We know that President Obama had it in for Gen. Michael Flynn. The former head of the Defense Intelligence Agency was a persistent critic of Obama’s feckless policies, especially regarding ISIS. Obama reportedly advised president-elect Trump not to offer Flynn a high level position.
According to this report from Circa, the FBI’s Andrew McCabe also had an ax to grind with Flynn. A few years ago, Robyn Gritz, a supervisory special agent, filed a discrimination/retaliation claim against the FBI. Flynn supported Gritz’s claim. According to Circa, he wrote a letter of support in 2014 on his official Pentagon stationery, backed her in a 2015 public interview, and offered to testify on her behalf. (The FBI opposed allowing Flynn to testify. As I read Circa’s story, it appears that he did not testify.)
McCabe was implicated in the retaliation part of the case. Circa says he admitted that the FBI opened an internal investigation into Gritz’s personal conduct after learning that the agent had filed or intended to file a sex discrimination complaint against her supervisors. McCabe’s involvement was such that he had to submit a sworn statement to investigators.
Such developments are hardly a feather in the cap of an FBI official trying to climb the ladder to the top. I doubt McCabe was amused.

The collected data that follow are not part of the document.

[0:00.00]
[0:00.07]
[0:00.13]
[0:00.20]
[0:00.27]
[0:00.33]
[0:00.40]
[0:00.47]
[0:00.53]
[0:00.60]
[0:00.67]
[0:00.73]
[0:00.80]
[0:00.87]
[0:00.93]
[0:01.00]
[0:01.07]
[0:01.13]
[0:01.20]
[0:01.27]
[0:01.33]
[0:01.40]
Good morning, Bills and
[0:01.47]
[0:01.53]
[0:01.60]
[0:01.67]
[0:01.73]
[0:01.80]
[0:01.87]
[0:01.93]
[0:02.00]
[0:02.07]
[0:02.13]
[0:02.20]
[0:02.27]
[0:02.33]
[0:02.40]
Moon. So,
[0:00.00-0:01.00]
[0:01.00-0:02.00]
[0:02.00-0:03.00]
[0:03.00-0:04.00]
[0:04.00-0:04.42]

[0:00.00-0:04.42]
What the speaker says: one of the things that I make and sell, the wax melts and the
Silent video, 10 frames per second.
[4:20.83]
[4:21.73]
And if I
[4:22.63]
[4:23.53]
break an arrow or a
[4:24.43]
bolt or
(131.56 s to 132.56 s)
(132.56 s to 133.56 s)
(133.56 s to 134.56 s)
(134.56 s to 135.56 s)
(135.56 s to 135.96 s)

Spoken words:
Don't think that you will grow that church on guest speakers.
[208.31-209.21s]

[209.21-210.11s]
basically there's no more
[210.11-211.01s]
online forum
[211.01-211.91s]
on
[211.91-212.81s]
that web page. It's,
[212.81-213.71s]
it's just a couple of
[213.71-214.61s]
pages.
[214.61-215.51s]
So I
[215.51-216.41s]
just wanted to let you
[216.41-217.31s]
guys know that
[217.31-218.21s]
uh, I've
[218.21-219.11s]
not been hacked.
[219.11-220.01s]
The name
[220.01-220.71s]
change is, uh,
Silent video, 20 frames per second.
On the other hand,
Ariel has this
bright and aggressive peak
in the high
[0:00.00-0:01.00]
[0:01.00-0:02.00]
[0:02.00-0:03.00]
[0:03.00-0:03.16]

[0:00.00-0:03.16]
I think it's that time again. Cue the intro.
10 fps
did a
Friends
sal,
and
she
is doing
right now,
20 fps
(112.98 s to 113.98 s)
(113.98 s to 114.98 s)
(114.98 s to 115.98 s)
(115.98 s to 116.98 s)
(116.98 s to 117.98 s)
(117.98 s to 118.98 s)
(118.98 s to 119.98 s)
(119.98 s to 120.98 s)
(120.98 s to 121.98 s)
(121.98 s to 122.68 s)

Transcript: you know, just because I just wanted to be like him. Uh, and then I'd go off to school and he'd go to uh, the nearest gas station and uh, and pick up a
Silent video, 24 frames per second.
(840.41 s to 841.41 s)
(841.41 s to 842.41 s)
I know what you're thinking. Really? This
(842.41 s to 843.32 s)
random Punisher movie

In late 2016, McCabe was the number two man at the FBI. He emerged as a central player in the FBI’s Russia election tampering investigation.
This put him in a position to get back at Flynn. Three FBI employees told Circa they personally witnessed McCabe make disparaging remarks about Flynn before and during the time the retired Army general became a figure in the Russia case. They say that McCabe’s disparaging remarks made them uncomfortable as the Russia probe unfolded and pressure built to investigate Flynn. One employee says he even consulted a private lawyer.
If Circa’s reporting is accurate, it seems clear that McCabe should have recused himself from any aspect of the probe pertaining to Flynn. Instead, according to Circa’s sources, he drove the probe in all of its aspects.
I don’t mean to say that Flynn shouldn’t be investigated or that the investigation itself has been unfair. I have no knowledge one way or the other that bears on these questions. (The well-publicized, see below, phone conversation with the Russian ambassador doesn’t warrant an investigation because there wasn’t anything improper about it).
However, we all know that Flynn has been the victim of improper leaking. Circa reports:
FBI agents’ concerns became more pronounced when a highly-classified piece of evidence — an intercepted conversation between Flynn and Russian ambassador Sergey Kislyak — suddenly leaked to the news media and prompted Flynn’s resignation as Trump’s top security adviser.
“The Flynn leaks were nothing short of political,” one FBI employee said, noting the specific contents of the conversation were known by only a handful of government officials when they leaked. “The leaks appeared to be targeted to take Flynn out.”
Who within the FBI had a personal reason for wanting to take Flynn out? The answer, it appears, is Andrew McCabe.
What about James Comey? He says that when President Trump asked him if he might go easy on Gen. Flynn, a “good guy,” Comey responded, “I agree, he is a good guy.”
Did Comey really say this? If so, was he just deflecting Trump’s request or did he believe what he said?
At this point, who knows? It seems likely, though, that McCabe, not Comey, was Flynn’s enemy at the FBI.
“Good guy” or not, the FBI’s leaking of adverse information about Flynn was unconscionable. If McCabe is responsible for it, he should be held accountable.